While I’m (laptopless) in Florida, I leave you with a couple of things I’ve recently published.
Ministry in the age of online networking (article for my Annual Conference’s website)
“The Birthing of a Mother-God” (essay for “Mama Says” a local publication for mothers, in their edition on mathoerhood and spirituality, re-work of an earlier blog post or two)

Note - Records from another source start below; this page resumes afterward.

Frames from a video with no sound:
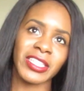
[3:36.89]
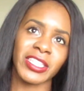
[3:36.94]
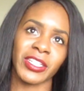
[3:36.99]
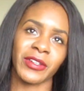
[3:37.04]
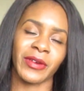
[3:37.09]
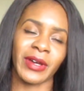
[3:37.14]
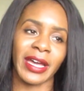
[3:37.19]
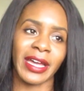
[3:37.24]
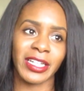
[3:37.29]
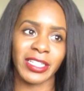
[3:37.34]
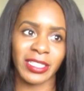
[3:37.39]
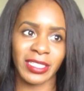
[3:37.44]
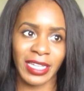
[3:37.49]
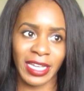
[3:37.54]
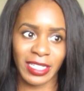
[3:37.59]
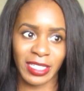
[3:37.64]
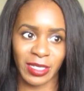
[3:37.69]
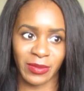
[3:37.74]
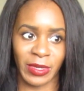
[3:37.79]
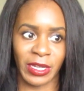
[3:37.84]
So I actually
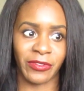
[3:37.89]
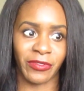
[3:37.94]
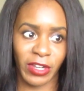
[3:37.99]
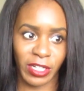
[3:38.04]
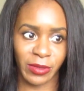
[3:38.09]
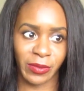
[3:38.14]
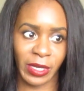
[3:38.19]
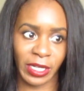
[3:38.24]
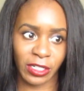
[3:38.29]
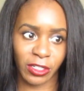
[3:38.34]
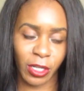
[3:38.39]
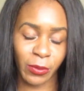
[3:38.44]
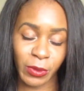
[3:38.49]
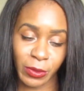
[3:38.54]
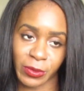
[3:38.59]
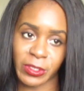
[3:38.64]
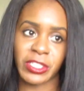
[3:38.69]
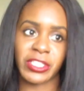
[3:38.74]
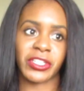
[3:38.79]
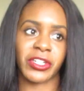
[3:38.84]
texted my friend of mine a
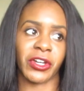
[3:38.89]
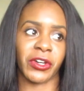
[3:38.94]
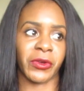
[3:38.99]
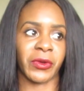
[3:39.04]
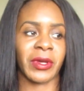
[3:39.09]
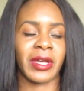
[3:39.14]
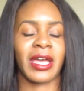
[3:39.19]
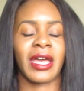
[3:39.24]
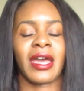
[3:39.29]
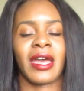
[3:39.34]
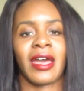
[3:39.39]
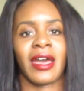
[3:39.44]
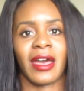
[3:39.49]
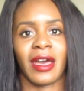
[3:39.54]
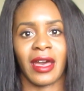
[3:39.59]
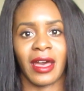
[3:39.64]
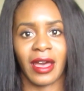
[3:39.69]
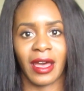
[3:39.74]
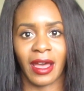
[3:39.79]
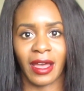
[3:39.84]
couple of months ago,
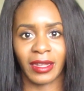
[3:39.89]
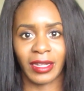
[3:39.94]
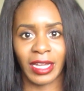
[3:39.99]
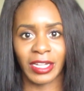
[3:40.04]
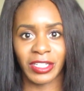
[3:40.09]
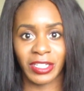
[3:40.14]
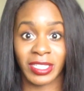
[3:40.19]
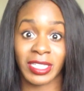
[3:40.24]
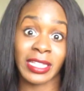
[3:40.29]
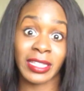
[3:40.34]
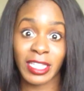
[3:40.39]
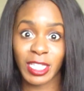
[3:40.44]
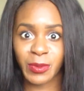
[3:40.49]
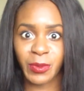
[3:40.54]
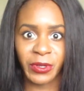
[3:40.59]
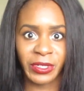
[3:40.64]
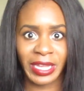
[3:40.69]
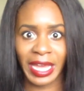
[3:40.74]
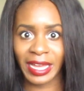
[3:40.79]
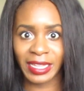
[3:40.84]
and because at this
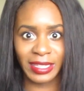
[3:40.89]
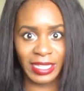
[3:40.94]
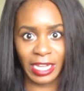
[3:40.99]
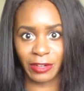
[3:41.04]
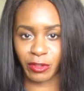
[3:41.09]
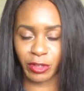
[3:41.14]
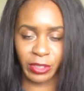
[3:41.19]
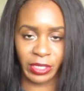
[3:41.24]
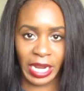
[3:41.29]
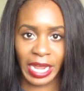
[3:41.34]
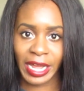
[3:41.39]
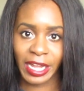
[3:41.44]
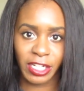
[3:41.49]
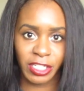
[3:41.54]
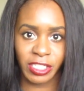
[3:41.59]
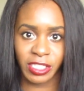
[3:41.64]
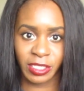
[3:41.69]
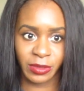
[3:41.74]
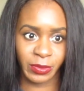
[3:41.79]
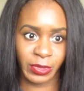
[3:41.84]
point I had never
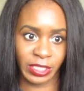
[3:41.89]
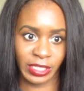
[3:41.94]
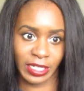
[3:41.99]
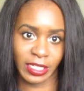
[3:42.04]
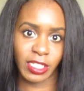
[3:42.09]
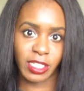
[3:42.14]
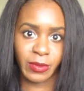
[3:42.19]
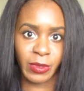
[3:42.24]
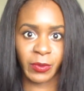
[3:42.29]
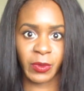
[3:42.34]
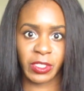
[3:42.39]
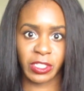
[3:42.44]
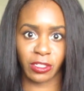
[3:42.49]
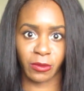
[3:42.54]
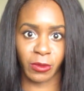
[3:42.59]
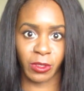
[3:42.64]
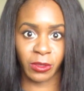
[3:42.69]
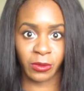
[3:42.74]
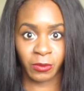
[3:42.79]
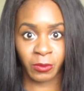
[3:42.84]
actually been intimate with
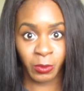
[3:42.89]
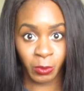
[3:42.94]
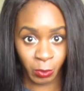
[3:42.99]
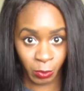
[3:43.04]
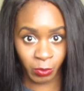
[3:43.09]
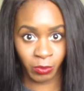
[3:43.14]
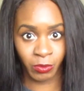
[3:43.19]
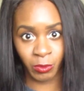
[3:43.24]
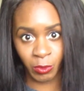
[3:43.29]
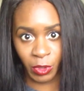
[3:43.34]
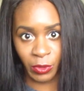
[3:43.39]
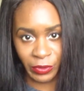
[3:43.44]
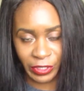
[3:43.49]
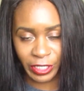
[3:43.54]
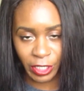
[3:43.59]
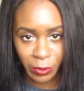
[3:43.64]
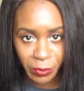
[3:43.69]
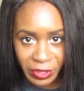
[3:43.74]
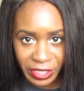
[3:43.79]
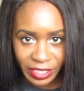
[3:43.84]
someone while
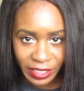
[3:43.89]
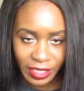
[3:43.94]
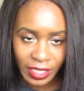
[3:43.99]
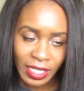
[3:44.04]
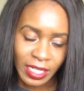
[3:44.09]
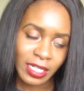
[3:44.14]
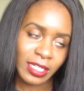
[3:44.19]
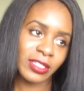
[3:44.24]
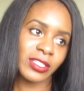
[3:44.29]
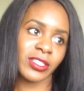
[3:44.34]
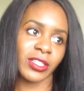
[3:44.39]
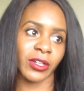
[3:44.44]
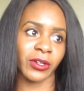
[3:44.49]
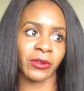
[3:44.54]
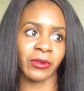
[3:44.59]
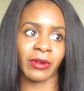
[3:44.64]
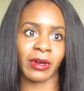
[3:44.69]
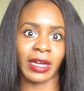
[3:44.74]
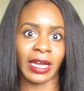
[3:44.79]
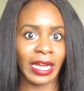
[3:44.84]
wearing a wig,
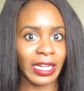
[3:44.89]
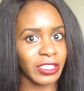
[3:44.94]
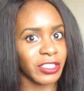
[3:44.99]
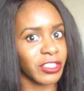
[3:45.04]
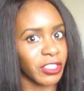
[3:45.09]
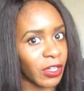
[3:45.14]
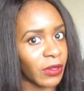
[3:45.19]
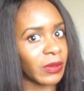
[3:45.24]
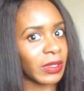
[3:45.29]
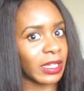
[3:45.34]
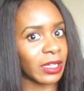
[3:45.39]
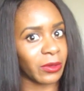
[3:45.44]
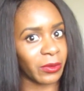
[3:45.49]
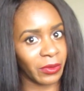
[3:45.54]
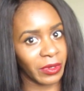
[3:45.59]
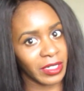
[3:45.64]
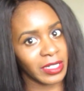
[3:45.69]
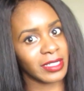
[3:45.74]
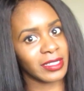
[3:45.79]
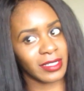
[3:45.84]
so I had to know, like,
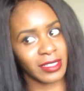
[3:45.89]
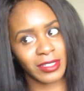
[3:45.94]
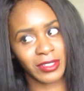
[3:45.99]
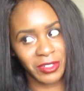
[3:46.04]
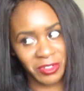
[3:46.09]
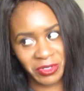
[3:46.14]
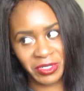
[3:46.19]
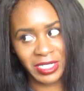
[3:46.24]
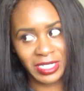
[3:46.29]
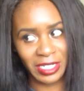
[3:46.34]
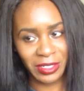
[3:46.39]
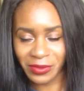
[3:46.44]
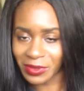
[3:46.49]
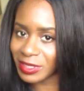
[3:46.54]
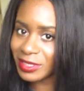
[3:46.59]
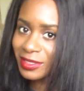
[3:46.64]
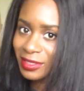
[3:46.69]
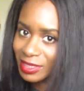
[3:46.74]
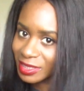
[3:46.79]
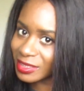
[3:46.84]
what is the story, like,
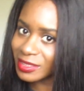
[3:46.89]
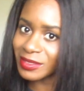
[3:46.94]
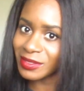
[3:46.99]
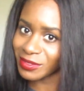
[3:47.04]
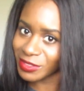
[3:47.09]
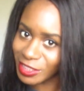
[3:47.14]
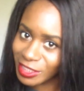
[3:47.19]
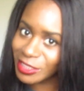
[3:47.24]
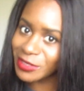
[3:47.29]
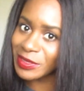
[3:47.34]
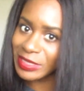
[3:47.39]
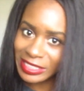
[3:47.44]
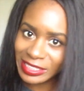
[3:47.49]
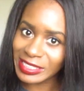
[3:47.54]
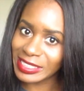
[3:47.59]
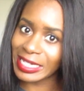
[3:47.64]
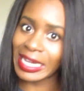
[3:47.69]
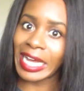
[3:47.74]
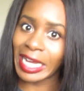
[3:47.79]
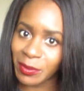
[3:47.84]
what's
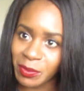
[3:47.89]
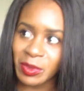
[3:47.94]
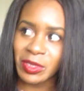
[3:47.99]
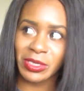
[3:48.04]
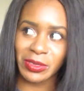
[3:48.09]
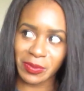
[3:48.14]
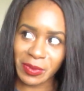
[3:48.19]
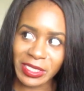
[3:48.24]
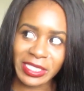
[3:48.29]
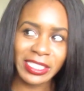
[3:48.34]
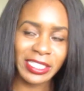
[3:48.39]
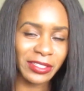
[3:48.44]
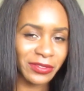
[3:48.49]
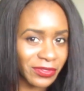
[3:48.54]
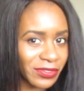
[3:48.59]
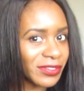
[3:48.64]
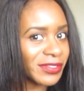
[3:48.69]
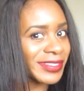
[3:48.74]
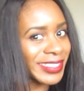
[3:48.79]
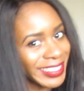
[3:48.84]
gonna happen to me
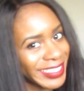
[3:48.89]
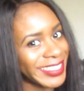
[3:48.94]
if so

Intellectually, academically, and theologically, I will insist to you that God has no gender, that the Divine transcends such finite categories of personhood. In my writing, speaking, preaching, and public prayer, I strive to remove all gendered pronouns and indeed gendered descriptions and images from my god-talk. Still, it is hard to ignore the ingrained images of society and my Roman Catholic upbringing. And private prayer is a different story. In my private prayer life—feminism aside, intellectualism aside, thealogy (that’s the feminine of theology, no kidding) aside—in my private prayer life, God was Father, brother, or lover for the longest time. Maybe it’s a desire to find a strong centering male figure as someone raised largely by a single mother. More likely, it’s the habit of the Lord’s Prayer and years of cultural assumptions that I never got around to challenging. So, for over two decades, my God was a male God.

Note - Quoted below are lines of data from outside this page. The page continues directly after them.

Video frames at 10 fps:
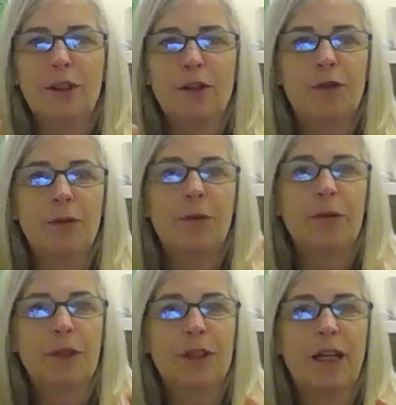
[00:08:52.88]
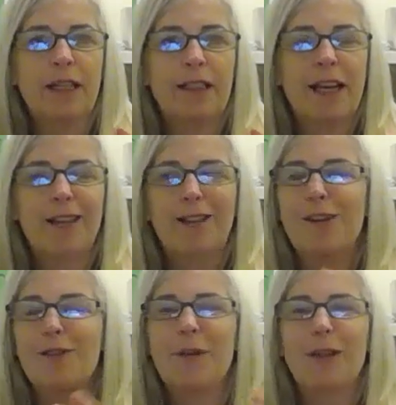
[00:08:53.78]
in the group, we were studying together. And
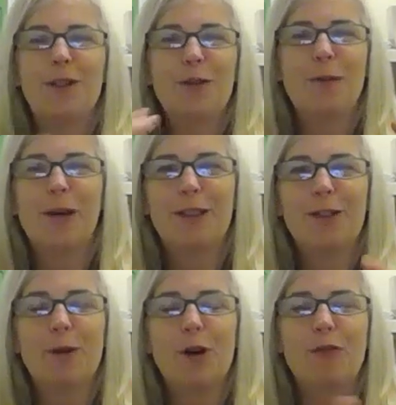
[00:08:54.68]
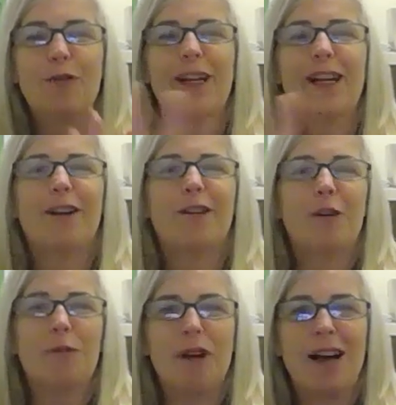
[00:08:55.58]
after about 2 months, we all figured out our
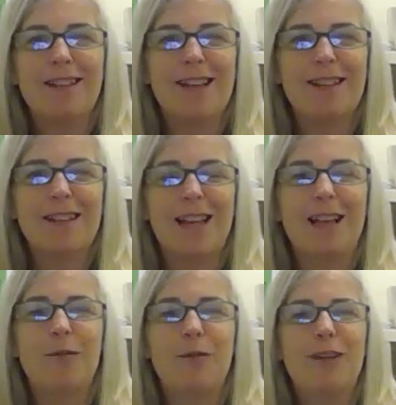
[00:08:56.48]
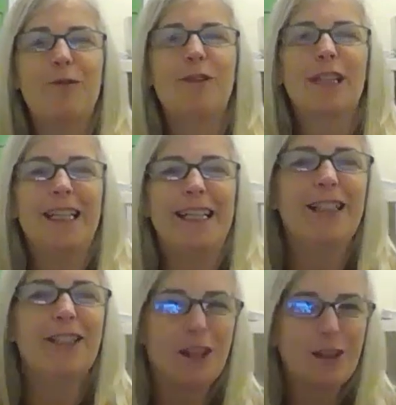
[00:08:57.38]
own process. And then we didn't really need
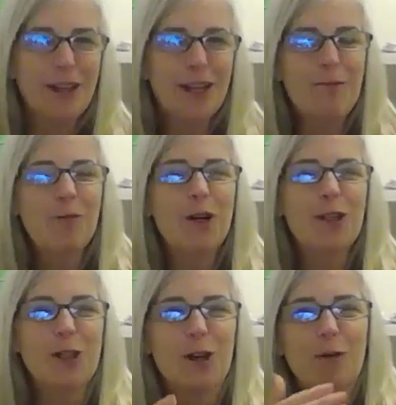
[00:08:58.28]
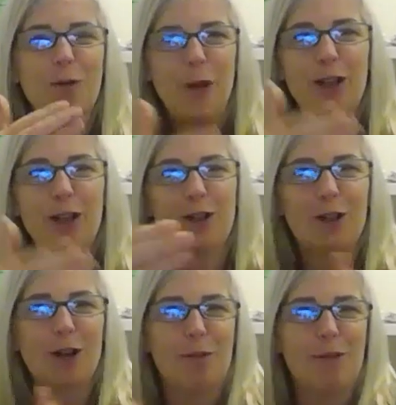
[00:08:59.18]
each other anymore. So we
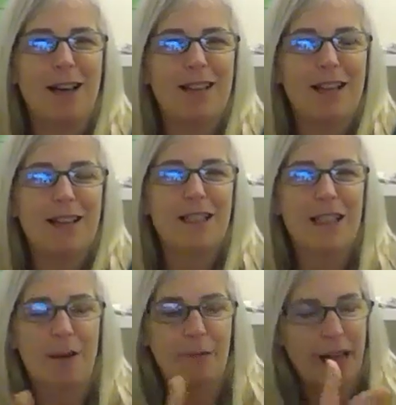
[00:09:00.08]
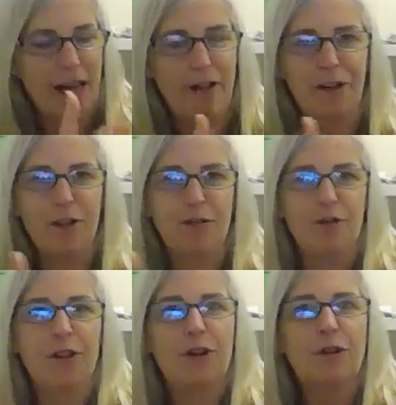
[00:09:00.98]
understood our processes and we carried it
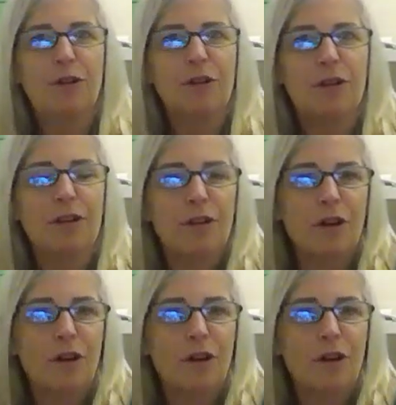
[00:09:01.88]
through the whole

Until I got pregnant. Motherhood changes everything.
The more I encountered the fear and excitement of creating, the more I found myself praying to a Creator who creates as I do—one who does not mold creatures from clay, but births them from the mystical depths of Herself. The more I felt the physical pain of pregnancy and anticipated the physical pain of labor, the more I prayed to a god who would know such pain. You can keep the suffering Christ; I don’t need someone who’s experienced the agony of crucifixion, but One who has endured the agony of transition. The more I prayed about what I was experiencing—all that I was experiencing physically and mentally and spiritually—the more I wanted a Mother. When my birthing did not go at all according to my plan, but was instead an emergency c-section under general anesthesia, I mourned the loss of the birthing experience with a Mother who must know what it is like to have the act of creation be so difficult and unpredictable.
Throughout my pregnancy and my first few weeks as a mother, I found myself crying out to Mama, and not meaning the human mother I have known and loved so long (although I desperately wanted her by my side as well!), but the Divine Mother, who created us pained, nervous, creating, jubilant mothers, all in Her image.

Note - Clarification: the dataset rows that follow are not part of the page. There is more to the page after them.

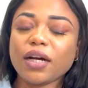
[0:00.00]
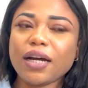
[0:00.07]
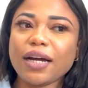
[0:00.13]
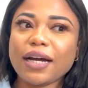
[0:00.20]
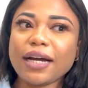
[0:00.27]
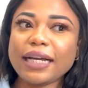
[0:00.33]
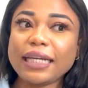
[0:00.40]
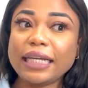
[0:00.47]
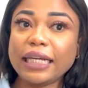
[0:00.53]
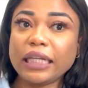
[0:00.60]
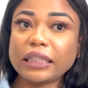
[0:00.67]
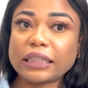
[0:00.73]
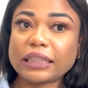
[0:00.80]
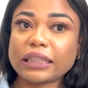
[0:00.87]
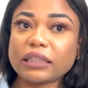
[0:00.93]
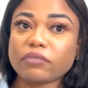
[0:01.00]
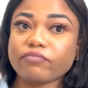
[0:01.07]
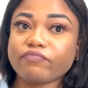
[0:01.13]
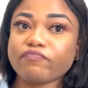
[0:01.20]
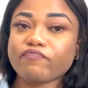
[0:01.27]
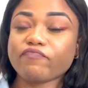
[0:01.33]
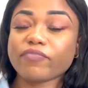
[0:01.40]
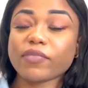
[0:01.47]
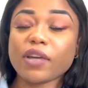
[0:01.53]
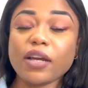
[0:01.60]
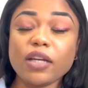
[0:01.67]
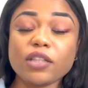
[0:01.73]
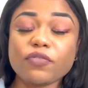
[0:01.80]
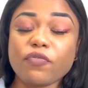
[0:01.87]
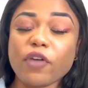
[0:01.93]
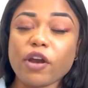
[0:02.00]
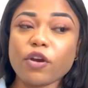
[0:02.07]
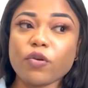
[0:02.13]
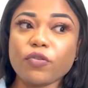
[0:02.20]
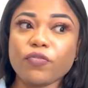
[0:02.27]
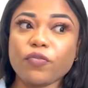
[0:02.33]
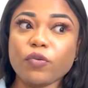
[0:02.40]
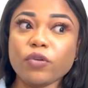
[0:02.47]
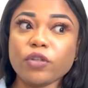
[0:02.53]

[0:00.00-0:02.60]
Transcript: I eat very good food.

Later, in the quiet moments nursing my daughter, I marveled at God’s love that, like mine, must be so vast it sometimes hurts, so uplifting I could lose myself in it. When I cried tears of joy or frustration at my daughter’s antics, I imagined Our Mother shaking her metaphorical head with amusement or sadness as we make the same, foolish, childish, human choices over and over. When my daughter runs into my arms, seeking comfort and caress seconds after screaming “I no like you; leave me alone!” (she’s almost four, can you tell?), I know for certain that God’s heart breaks and mends a million times when one of Her children runs to Her. Even now, in the pain and frustration of more than a year of failed attempts to conceive a second child, I believe I can hear God sighing, whispering that parenthood is never easy, never without struggle and sacrifice and frustration and tears, never to be taken for granted. She should know.
In short, as I made and make this transition, as I continue to become a mother, God for me becomes one too.